Clearheaded discussions of strategy have to begin with an analysis of objective conditions. Right now, those conditions are alarming.

Whether we call it populism, radical interracial democracy, or democratic socialism, an orientation toward building a majority alignment of working people—across all of their differences—must define our politics.

The connection between climate change-induced migration from poor, predominantly black and brown countries in the Global South and ascendant white nationalism in Europe and the European settler colonies foretells a future of climate catastrophe, democratic collapse, and globalized race war. Trump’s rhetoric once appeared intended to convince working people that he would fight for their economic interests, but no longer: ever since he turned over his policy agenda to Paul Ryan, Mitch McConnell, and an army of lobbyists, he has revealed himself to be motivated by only two things. First of all, his own personal enrichment and celebrity. And second, a fulminating white grievance politics, anchored in ideas about what Leith Mullings has labeled “white replacement,” which shades easily into open white supremacism.

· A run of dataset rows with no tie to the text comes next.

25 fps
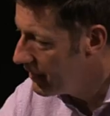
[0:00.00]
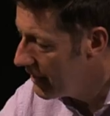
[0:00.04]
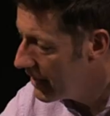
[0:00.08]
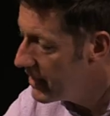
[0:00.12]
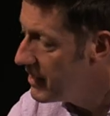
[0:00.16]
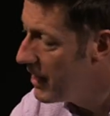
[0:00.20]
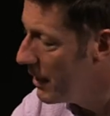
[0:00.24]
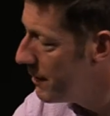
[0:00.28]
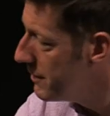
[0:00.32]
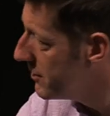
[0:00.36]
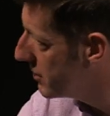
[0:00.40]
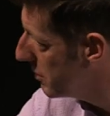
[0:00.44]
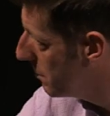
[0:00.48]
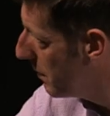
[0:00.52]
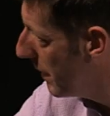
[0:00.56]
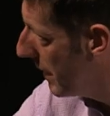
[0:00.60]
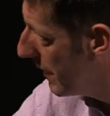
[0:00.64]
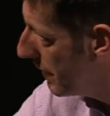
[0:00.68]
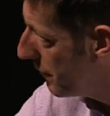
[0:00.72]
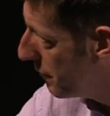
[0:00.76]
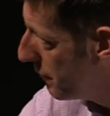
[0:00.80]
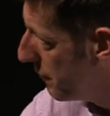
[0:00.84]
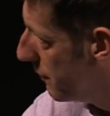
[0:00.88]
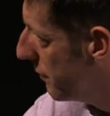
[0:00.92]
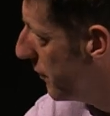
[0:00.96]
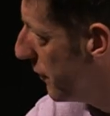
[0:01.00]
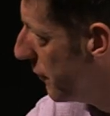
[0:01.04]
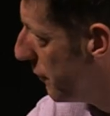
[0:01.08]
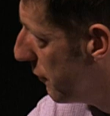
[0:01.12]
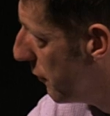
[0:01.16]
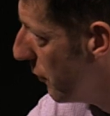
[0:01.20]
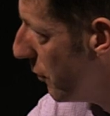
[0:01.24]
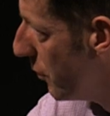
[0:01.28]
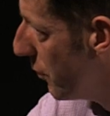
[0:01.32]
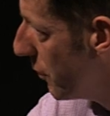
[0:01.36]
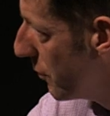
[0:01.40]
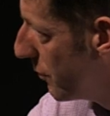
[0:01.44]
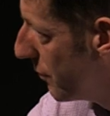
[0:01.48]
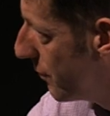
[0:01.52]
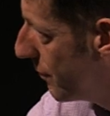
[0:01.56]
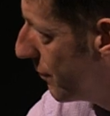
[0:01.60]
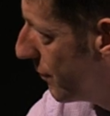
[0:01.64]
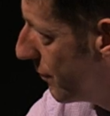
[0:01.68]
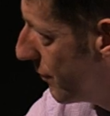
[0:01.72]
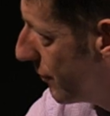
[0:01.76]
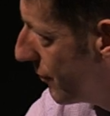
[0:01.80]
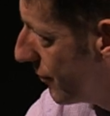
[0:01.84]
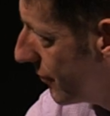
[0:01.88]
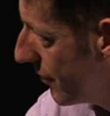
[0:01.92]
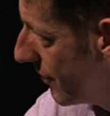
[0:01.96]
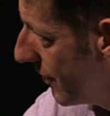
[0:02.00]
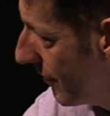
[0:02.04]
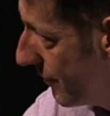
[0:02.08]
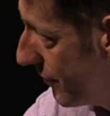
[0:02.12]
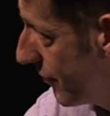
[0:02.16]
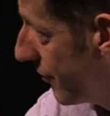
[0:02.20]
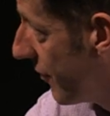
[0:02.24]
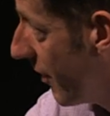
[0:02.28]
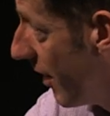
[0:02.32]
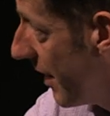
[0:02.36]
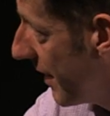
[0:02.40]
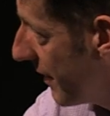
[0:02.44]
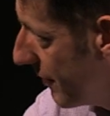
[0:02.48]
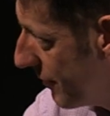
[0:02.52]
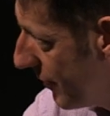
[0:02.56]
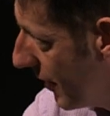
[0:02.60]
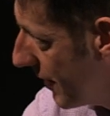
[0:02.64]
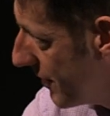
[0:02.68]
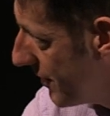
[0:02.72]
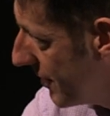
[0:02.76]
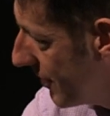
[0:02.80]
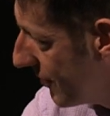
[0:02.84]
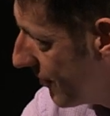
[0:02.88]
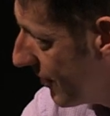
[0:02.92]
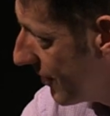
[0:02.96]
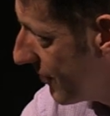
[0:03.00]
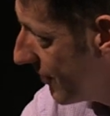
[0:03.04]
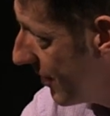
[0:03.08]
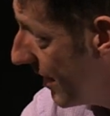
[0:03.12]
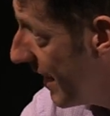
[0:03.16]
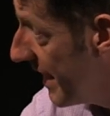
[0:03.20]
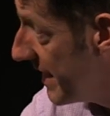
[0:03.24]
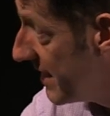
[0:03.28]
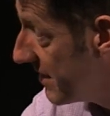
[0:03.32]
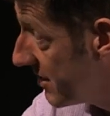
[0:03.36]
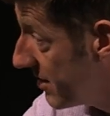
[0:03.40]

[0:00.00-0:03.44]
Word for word: they know it's about the, the Ford stri strike of 1968,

For Trump and for other right-wing parties across the globe, their “populism” increasingly assumes overtly racist forms, often in the guise of so-called “welfare chauvinism”—a blatant ranking of human life based on race and citizenship status. Like the Anglo-Saxon racialists of the Teddy Roosevelt era, white nationalism will take nature’s limits to justify the use of force to hoard whatever resources we can command. It will threaten wars, especially with China. And while it may still traffic in denunciations of a shadowy, presumably Jewish, “globalist” elite, any material improvements it offers its adherents’ will be paltry. Far greater will be the psychic compensations of racial and gender violence.

Unless the interface of white nationalism with the climate and migration crises is interrupted, these conditions will lead more and more to authoritarian rule and the militarization of everyday life, with dire consequences for those of us who are either marked as outsiders from the start or choose never to submit to such a system. All the while, the billionaires will continue their looting. They will sooner invest in private armies and Martian colonies than consent to their wealth being appropriated for the sake of the planet and the people on it.

We know that centrism can’t save us. Most mainstream Democratic politicians have come to realize that neoliberalism is an electoral dead-end, yet they continue to play to elite audiences. Even in the midst of a pandemic which has already killed more Americans than died in the Vietnam War, and which is unleashing economic devastation on tens of millions, the mainstream Democratic Party has no program for meaningfully improving the diminished life prospects of the majority of Americans. Voters are not dumb; they see this. If we have four years of Democratic control and no significant material improvement in the lives of most Americans, it could easily be followed by a right-wing presidency even scarier than the one we currently have.

In this context, those of us who consider ourselves part of the left need to be very clear about our task. In our view, the task at this juncture is to build and lead the broadest possible front of popular forces in a project of transforming the U.S. state from one organized around capital accumulation without limit to one organized around mobilizing our collective capacities to green the earth and ensure the well-being of all people. In the depths of a pandemic that is destroying every fixed coordinate of our economy and politics (except, of course, the requirement that capital must be made whole), the left must offer a vision of a society that is more resilient because it is more just.

Where does multiracial populism fit into this? We see the phrase as shorthand for one hypothesis about how the left should undertake that task. Consider its two components in turn: the populist part, and the multiracial part.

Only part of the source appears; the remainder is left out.